Saved data entries
- - -

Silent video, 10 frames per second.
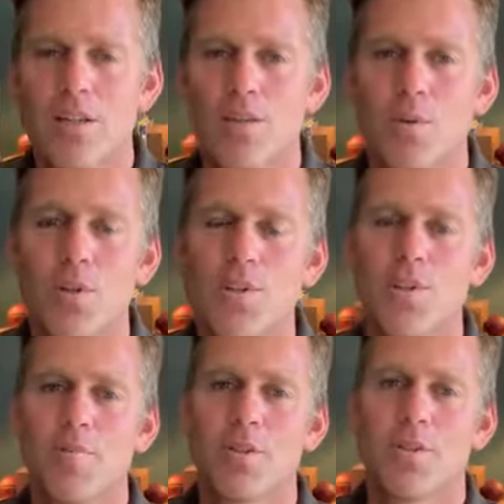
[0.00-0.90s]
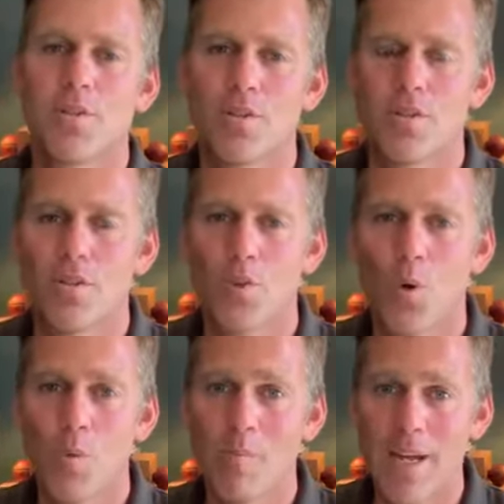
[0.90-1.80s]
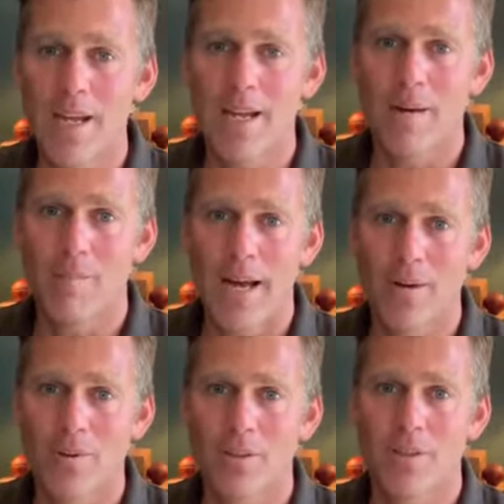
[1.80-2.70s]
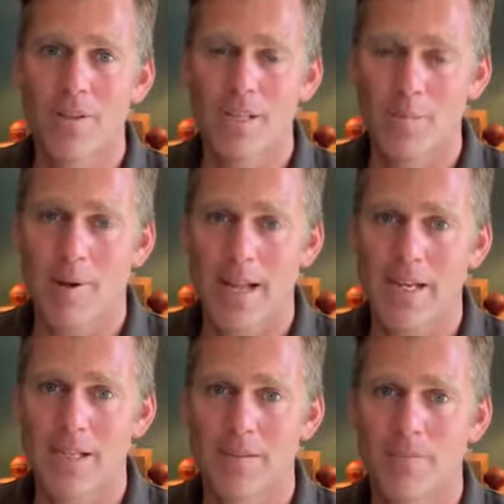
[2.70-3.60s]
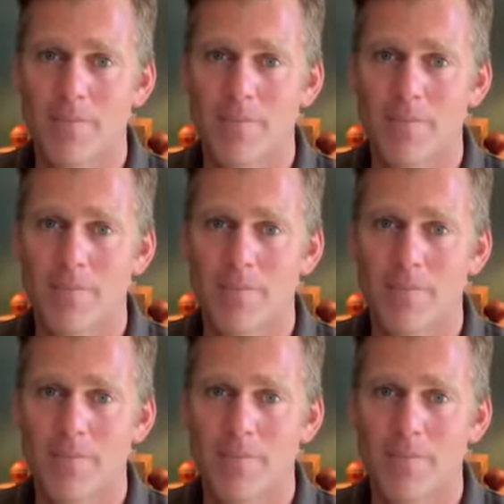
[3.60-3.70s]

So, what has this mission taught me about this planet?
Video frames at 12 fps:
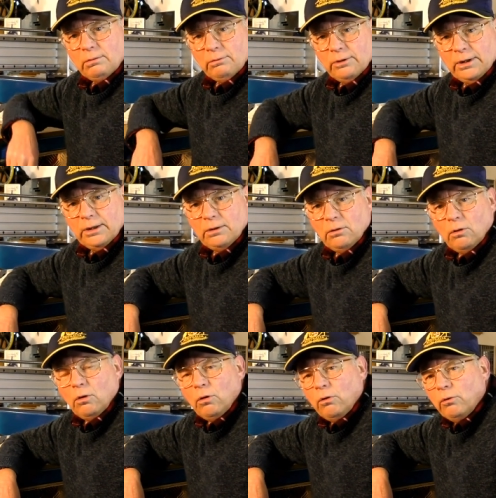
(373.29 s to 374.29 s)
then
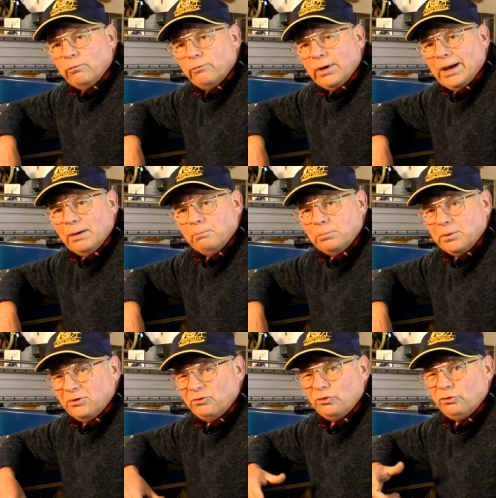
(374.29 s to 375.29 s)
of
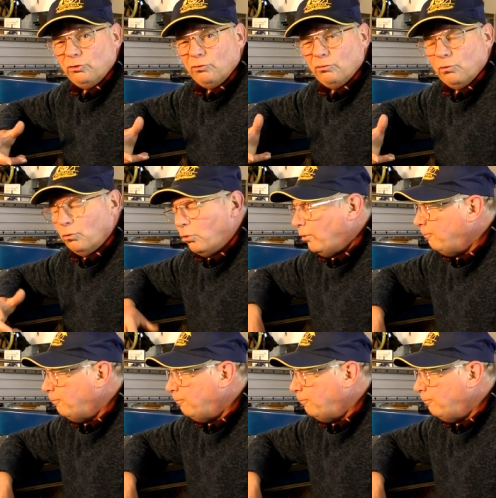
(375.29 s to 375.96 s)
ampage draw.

- - -

■ Description of the task
Please, leaving out all pictures, transcribe exactly the lines above from the one containing "[0.90-1.80s]" through the final line, both included.

■ Solution for this exercise
[0.90-1.80s]
[1.80-2.70s]
[2.70-3.60s]
[3.60-3.70s]

So, what has this mission taught me about this planet?
Video frames at 12 fps:
(373.29 s to 374.29 s)
then
(374.29 s to 375.29 s)
of
(375.29 s to 375.96 s)
ampage draw.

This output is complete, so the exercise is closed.